TASK TO COMPLETE: Pictures stay out of the copy. Transcribe exactly, and only, the line with "[0:06.00-0:07.00]" through the last line of the entries below.

DATASET:
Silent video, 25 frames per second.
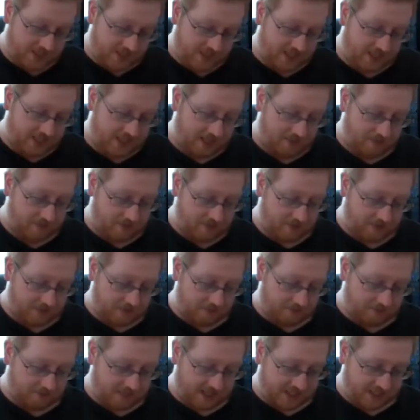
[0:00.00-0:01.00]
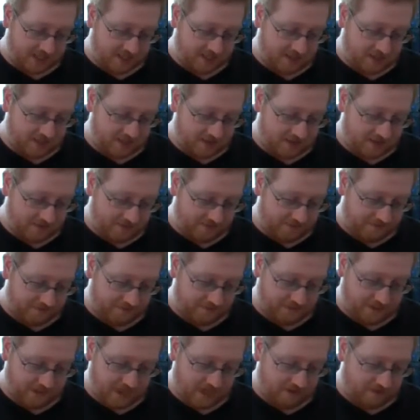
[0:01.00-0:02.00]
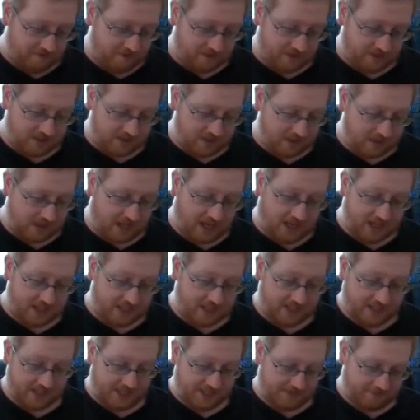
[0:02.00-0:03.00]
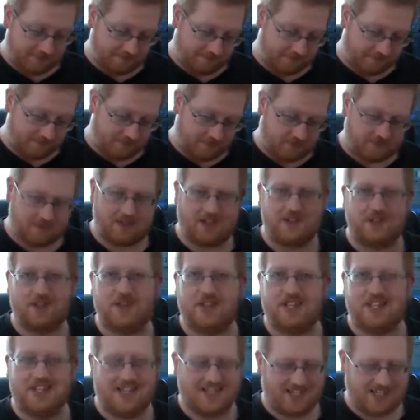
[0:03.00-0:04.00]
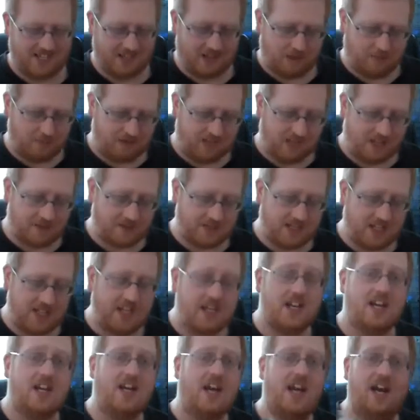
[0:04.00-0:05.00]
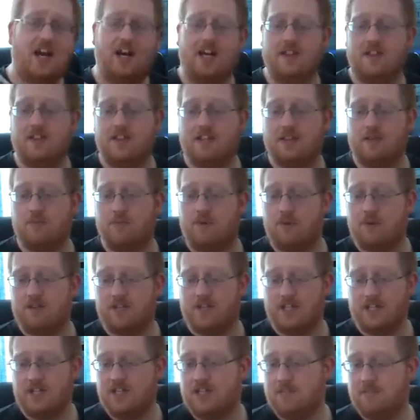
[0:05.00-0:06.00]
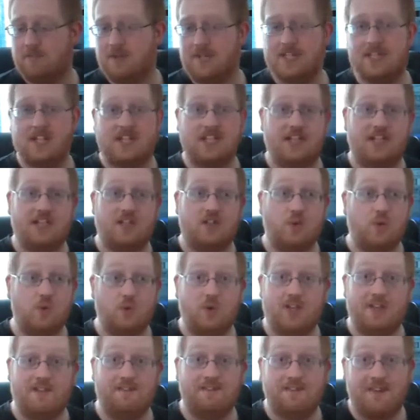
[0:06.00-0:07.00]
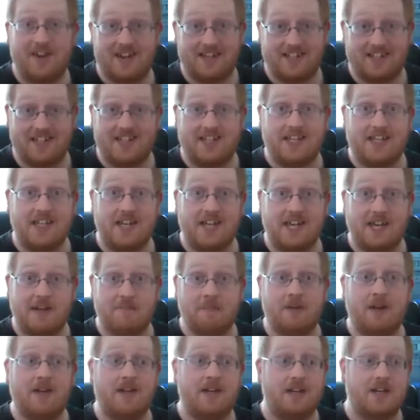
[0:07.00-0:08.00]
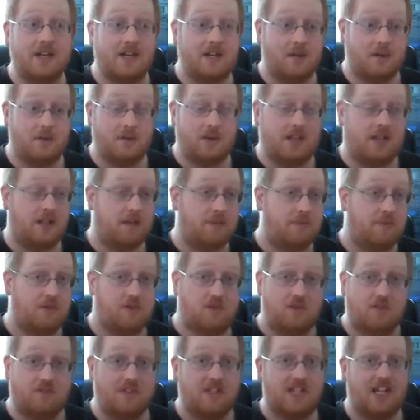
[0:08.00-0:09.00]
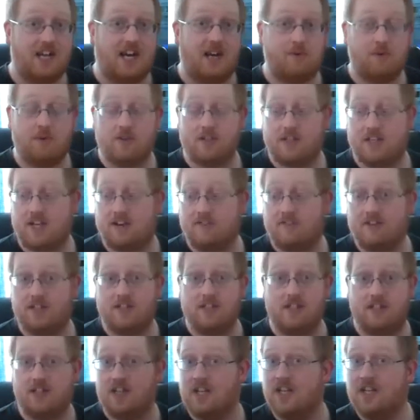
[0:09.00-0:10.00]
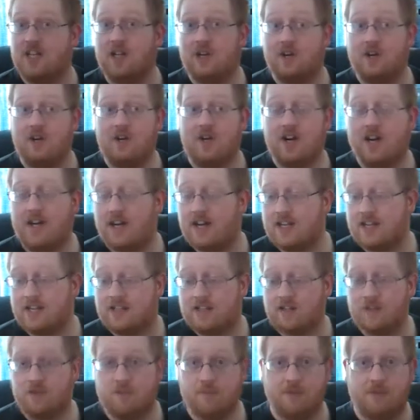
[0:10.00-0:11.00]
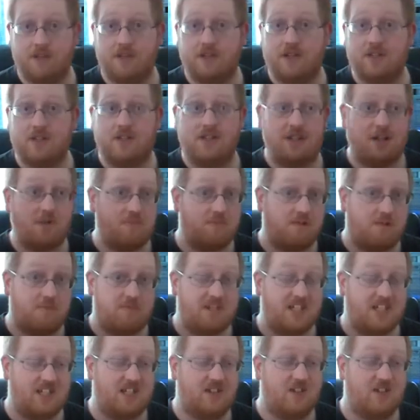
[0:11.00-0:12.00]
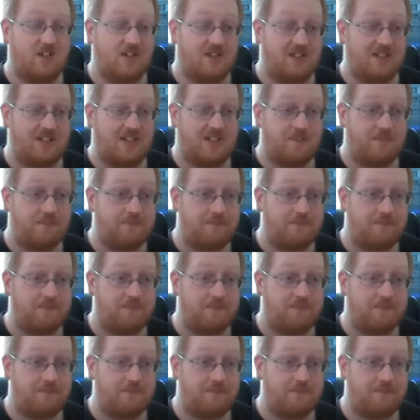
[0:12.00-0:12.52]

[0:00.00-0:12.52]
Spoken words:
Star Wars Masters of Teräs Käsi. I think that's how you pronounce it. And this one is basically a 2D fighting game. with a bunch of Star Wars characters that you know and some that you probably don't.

THE ANSWER:
[0:06.00-0:07.00]
[0:07.00-0:08.00]
[0:08.00-0:09.00]
[0:09.00-0:10.00]
[0:10.00-0:11.00]
[0:11.00-0:12.00]
[0:12.00-0:12.52]

[0:00.00-0:12.52]
Spoken words:
Star Wars Masters of Teräs Käsi. I think that's how you pronounce it. And this one is basically a 2D fighting game. with a bunch of Star Wars characters that you know and some that you probably don't.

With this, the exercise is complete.